2002 traf Sandra Maischberger die NS-Filmemacherin Leni Riefenstahl zum Interview. Nun hat sie für eine Dokumentation über die Regisseurin Hunderte Kisten aus deren Nachlass durchforstet.
Die Moderatorin und TV-Produzentin Sandra Maischberger hält Leni Riefenstahl für „eine durch und durch überzeugte Faschistin und Nationalsozialistin“. Das sagte die 57-Jährige in einem Interview der Wochenzeitung „Die Zeit“. Maischberger hat einen Dokumentarfilm über Riefenstahl (1902-2003) produziert, der auf dem Filmfest Venedig Premiere feiert.
Die Regisseurin Riefenstahl wurde mit Nazi-Propagandafilmen wie „Triumph des Willens“ bekannt, hatte sich selbst aber stets unpolitisch gegeben. Regie bei der Doku „Riefenstahl“, die am 29. August in Venedig Premiere feiert, führte der aus Stuttgart stammende Regisseur Andres Veiel.
700 Kisten aus dem Nachlass ausgewertet
Für den Film habe Maischberger Riefenstahls in 700 Kisten verpackten Nachlass ausgewertet. In den Kisten habe es viele Fundstücke gegeben, etwa Tonkassetten, mit denen Riefenstahl Telefonanrufe und Nachrichten auf dem Anrufbeantworter aufgezeichnet habe, auch Gespräche mit alten und neuen Nazis, aus denen deutlich geworden sei, „dass da nicht eine Opportunistin am Werk war“.

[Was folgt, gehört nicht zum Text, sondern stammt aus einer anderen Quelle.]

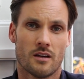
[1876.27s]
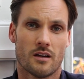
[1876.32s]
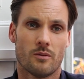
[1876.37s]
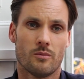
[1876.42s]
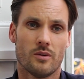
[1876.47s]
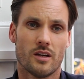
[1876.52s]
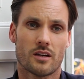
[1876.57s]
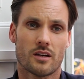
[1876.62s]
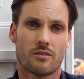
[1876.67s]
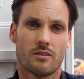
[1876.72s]
And
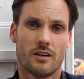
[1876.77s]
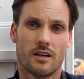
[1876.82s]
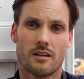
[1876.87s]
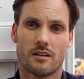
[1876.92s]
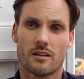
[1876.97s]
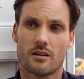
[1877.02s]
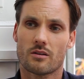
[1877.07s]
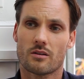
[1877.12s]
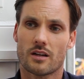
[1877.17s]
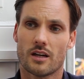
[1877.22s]
we agreed
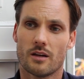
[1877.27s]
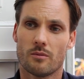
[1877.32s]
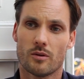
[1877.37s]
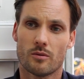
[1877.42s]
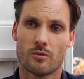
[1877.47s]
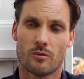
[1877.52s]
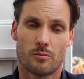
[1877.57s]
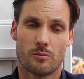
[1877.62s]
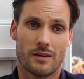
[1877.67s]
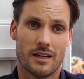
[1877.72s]
that, okay, we
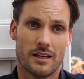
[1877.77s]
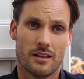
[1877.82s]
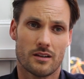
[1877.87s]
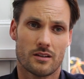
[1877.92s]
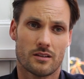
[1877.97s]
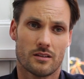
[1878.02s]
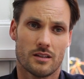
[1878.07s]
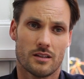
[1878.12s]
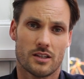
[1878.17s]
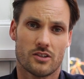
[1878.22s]
will buy the
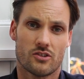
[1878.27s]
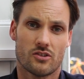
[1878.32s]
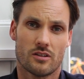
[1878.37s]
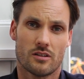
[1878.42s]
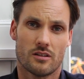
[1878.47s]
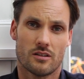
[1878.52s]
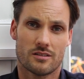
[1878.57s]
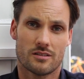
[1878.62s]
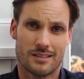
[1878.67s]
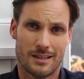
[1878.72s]

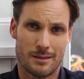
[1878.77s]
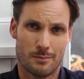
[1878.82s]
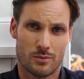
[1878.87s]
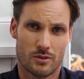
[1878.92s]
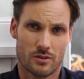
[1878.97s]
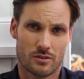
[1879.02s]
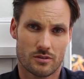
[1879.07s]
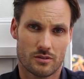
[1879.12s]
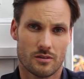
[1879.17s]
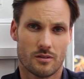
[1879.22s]
collection, the
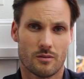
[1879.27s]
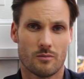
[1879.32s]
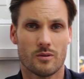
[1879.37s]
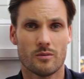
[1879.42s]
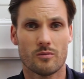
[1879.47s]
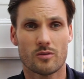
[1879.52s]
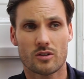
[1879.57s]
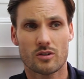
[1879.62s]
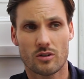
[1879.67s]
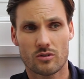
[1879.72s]
samples, we
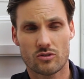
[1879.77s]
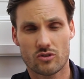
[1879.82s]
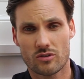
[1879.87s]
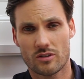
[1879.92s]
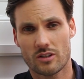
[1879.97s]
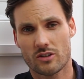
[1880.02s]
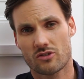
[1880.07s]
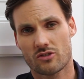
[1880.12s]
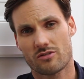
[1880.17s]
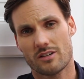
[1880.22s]
will go to
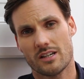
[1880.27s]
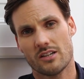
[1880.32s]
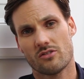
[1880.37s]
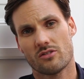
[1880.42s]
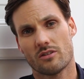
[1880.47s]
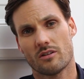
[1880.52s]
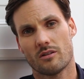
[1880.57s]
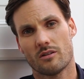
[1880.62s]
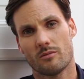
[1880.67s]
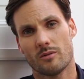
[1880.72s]
this trade
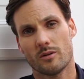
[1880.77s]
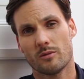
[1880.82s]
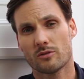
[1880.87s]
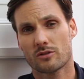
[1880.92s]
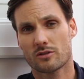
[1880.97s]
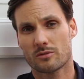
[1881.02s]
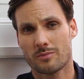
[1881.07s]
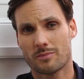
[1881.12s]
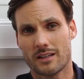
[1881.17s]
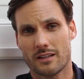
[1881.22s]
show, we will
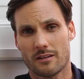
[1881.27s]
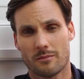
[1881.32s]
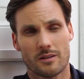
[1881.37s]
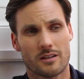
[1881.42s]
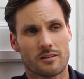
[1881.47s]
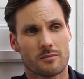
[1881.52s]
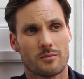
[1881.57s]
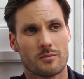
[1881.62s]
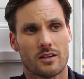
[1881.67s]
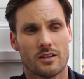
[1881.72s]
spend a bit
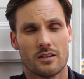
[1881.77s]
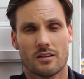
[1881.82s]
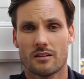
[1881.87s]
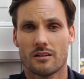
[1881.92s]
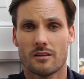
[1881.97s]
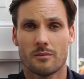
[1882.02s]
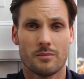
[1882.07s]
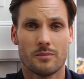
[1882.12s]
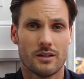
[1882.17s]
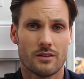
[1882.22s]
of money on
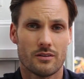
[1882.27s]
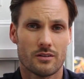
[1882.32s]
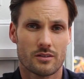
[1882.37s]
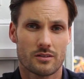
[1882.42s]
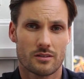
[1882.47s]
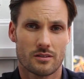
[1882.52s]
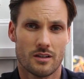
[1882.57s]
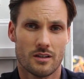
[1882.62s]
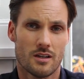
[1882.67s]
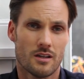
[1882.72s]
the
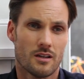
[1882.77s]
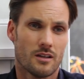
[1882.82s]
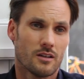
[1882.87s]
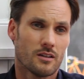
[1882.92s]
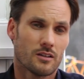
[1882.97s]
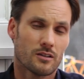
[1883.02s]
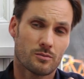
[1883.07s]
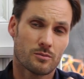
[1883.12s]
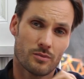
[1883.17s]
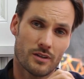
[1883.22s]
beers,
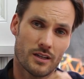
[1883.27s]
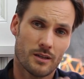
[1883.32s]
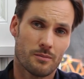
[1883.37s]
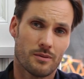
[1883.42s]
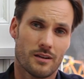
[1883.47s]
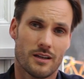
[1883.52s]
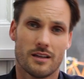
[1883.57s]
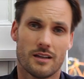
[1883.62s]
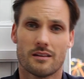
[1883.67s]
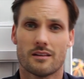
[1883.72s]
spray
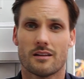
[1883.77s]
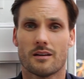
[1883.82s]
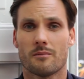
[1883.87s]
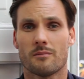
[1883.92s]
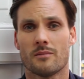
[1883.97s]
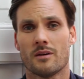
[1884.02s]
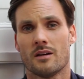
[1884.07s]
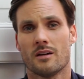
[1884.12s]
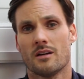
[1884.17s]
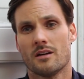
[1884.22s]
paint
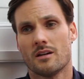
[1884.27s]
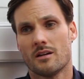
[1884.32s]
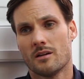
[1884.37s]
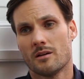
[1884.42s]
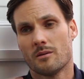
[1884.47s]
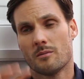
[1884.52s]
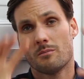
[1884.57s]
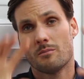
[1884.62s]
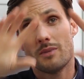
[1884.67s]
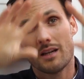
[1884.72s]
them,
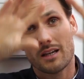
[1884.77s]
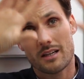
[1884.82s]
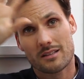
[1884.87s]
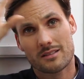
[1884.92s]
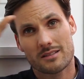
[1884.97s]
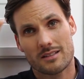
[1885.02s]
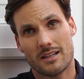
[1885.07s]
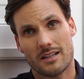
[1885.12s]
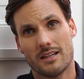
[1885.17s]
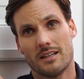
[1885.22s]
make a
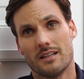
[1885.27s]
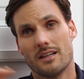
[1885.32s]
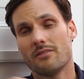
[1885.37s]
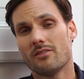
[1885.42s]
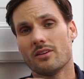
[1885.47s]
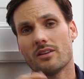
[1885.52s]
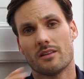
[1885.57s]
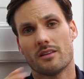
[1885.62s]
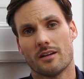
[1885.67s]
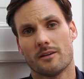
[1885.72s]
sign,
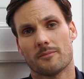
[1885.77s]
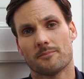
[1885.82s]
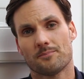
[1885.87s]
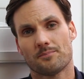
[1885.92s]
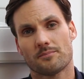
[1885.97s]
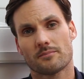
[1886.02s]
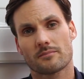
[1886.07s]
everything.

Maischberger hatte Riefenstahl 2002 zu deren hundertstem Geburtstag zum Interview getroffen. „Zwischendurch dachte ich, sie lügt“, sagt die Moderatorin. „Nicht eine einzige Sache hatte ich aus ihr herausgelockt. Und ich dachte, das kann es nicht gewesen sein.“ So entstand die Idee zu einem Dokumentarfilm.

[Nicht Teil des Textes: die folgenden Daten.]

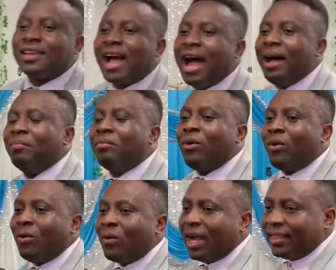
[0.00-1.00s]
are more
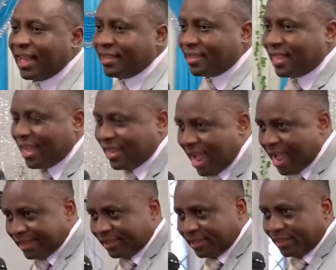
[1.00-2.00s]
organized than
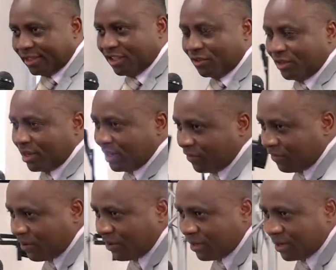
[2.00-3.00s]
us, children of
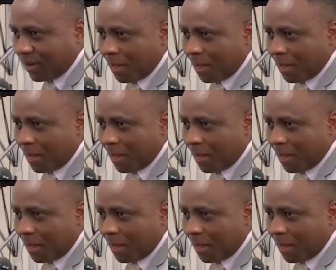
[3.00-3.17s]
God.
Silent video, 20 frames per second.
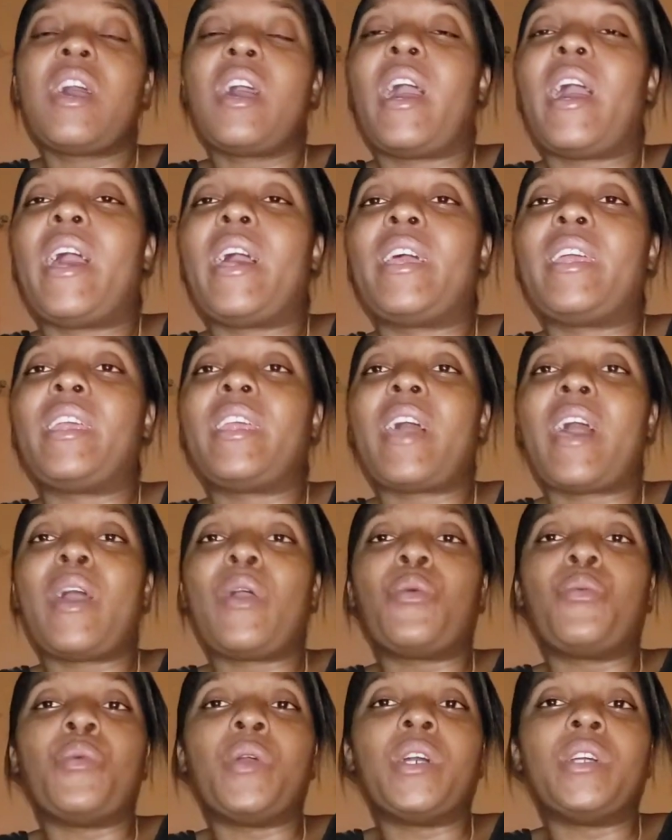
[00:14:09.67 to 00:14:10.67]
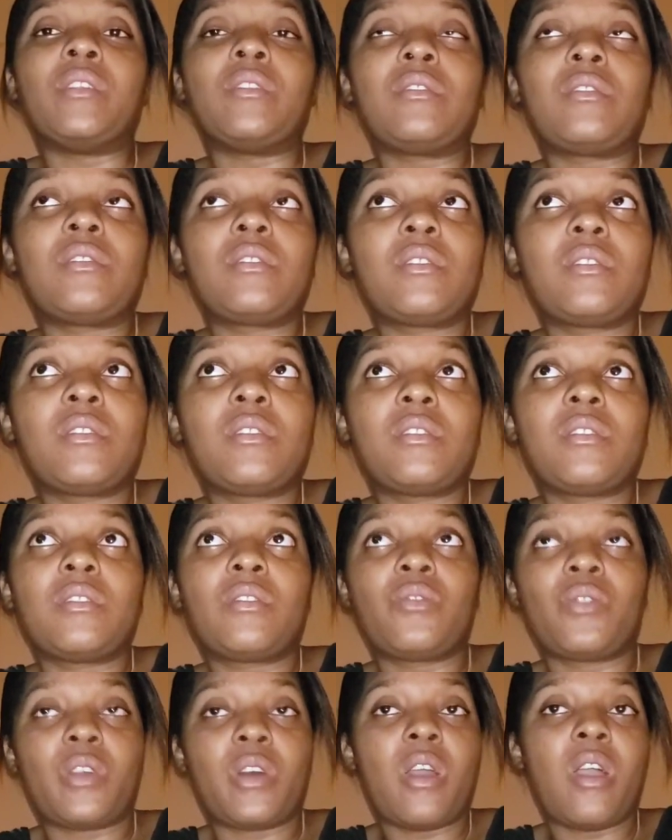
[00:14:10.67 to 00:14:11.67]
and I went to the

Maischberger: Film passt in Zeit mit postfaschistischen Strömungen
Sie finde es genau passend, dass dieser nun auf dem Festival in Venedig gezeigt werde, wo Leni Riefenstahl Ende der 1930er Jahre unter anderem für ihren Olympia-Dokumentarfilm zwei Filmpreise gewonnen habe, sagt Maischberger. „Unsere Premiere findet in einem Land statt, dessen Regierungschefin es zulässt, dass auf der Straße massenhaft der faschistische Gruß gezeigt wird. In dieser europäischen Gegenwart, in der wir das Aufkommen von rechtspopulistischen, postfaschistischen, neonazistischen Strömungen erleben, ist Venedig genau das richtige Forum.“
Maischberger sagt, sie habe den Film nicht nur für Spezialisten machen wollen, sondern auch „für die Generation meines Sohnes, der siebzehn ist, und der den Namen Leni Riefenstahl nie gehört hatte“.